Im hinteren Teil des Gartens, ganz oben in der Nähe des Waldrands, ist im Sommer Morgens oft das Gras niedergedrückt. Als hätte ein Riese eine Picknick-Pause gemacht.
Die Rehe haben sich da eine Kuschelecke eingerichtet, wo sie auch schlafen. Morgens frühstücken sie dann im Garten, was man gerade frisch angepflanzt hat und ziehen sich wieder in die weiten, einsamen Hügel von Kintail zurück, bis die Dunkelheit anbricht.
Überhaupt macht der Sommer das Rotwild recht wagemutig. An heißen Tagen kann man sie baden sehen. Das Wasser willkommene Kühlung und Flucht zugleich. Die „midges“, die winzigen, in den Wahnsinn treibenden Mücken, sind überall.
Auch im Winter kommen das Rotwild gerne in die Gärten. Ihre Spuren im Schnee verraten sie. Der Hunger treibt sie sogar bis zum Vogelfutter, ganz nah am Haus. Die kahlen Hügel im Hochland bieten jetzt keine Nahrung mehr. Wenn ein ausgewachsener Hirsch direkt vor einem steht, wenn man die Haustür öffnet, dann kann das einem schon einen ziemlichen Schrecken einjagen. Ein riesiges Tier mit spitzen Geweih vor einem. Das ist dann ein gefühlter Elch.
Kein Wunder nennt man den Hirsch auch „Monarch of the Glen“, den Herrscher des Tals.

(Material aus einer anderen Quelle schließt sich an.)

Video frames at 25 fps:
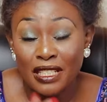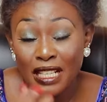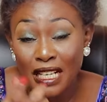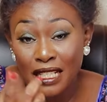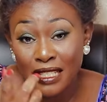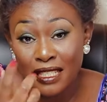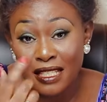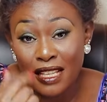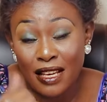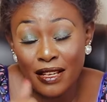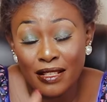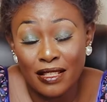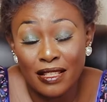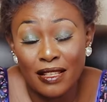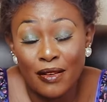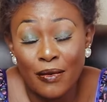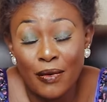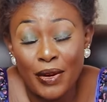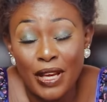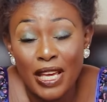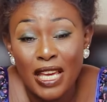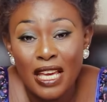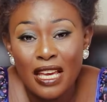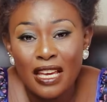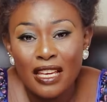Just the
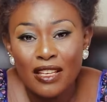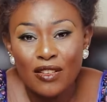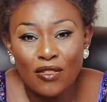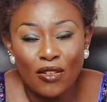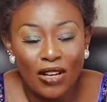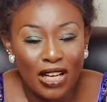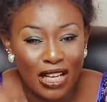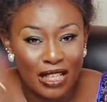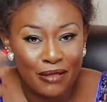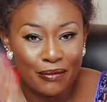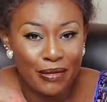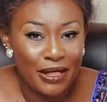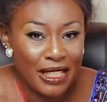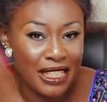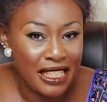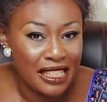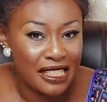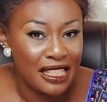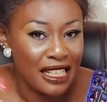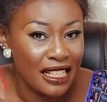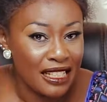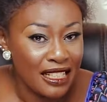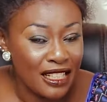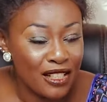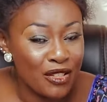way you can be
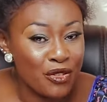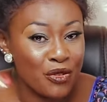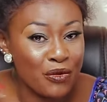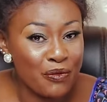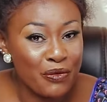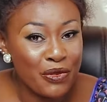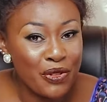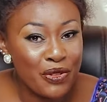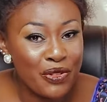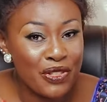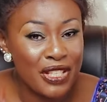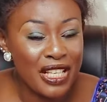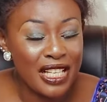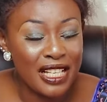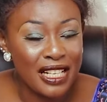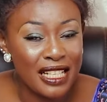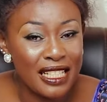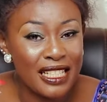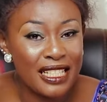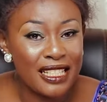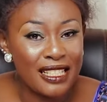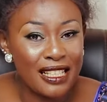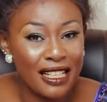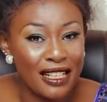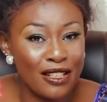listening to
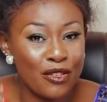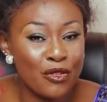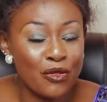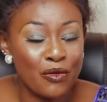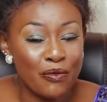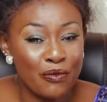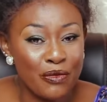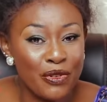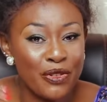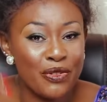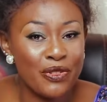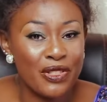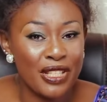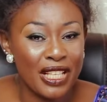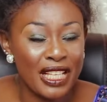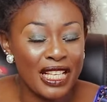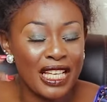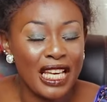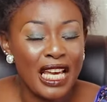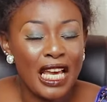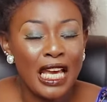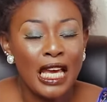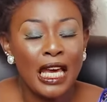music.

Kürzlich wurde in der Nähe sogar eine Touristin von einem Hirsch angegriffen. Der war auf einem Gartengrundstück in die Falle gelaufen und der gefährlichen Enge blindlings und pnaisch am einzigen Ausweg, dem Gartentor, entflohen. Da aber stand die Frau und plauderte mit Freunden, die mit ihr Urlaub machten. Der Hirsch trampelte sie nieder und verletzte sie mit seinem Geweih. Sie hatte tiefe Fleischwunden im Hals und eine Wirbelsäulenverletzung. Sie musste ernsthaft verletzt nach Glasgow ins Krankenhaus geflogen werden.
In der Regel ist Rotwild scheu und vorsichtig. Manchmal sieht man Herden über die Berge ziehen. Man muss genau hinsehen, aus der Ferne verchmelzen sie mit der braunen Heide. Nur Bewegung oder Grasflächen machen sie sichtbar.
Etwa 300.000 Hirsche und Rehe gibt es in Schottland. Und wenn im Herbst die Brunftschreie der Hirsche durchs Tal hallen, hört man förmlich die Einsamkeit der Berge. Bis der Magen knurrt und man sich verstohlen Gedanken über Reh in Rotweinsauce macht.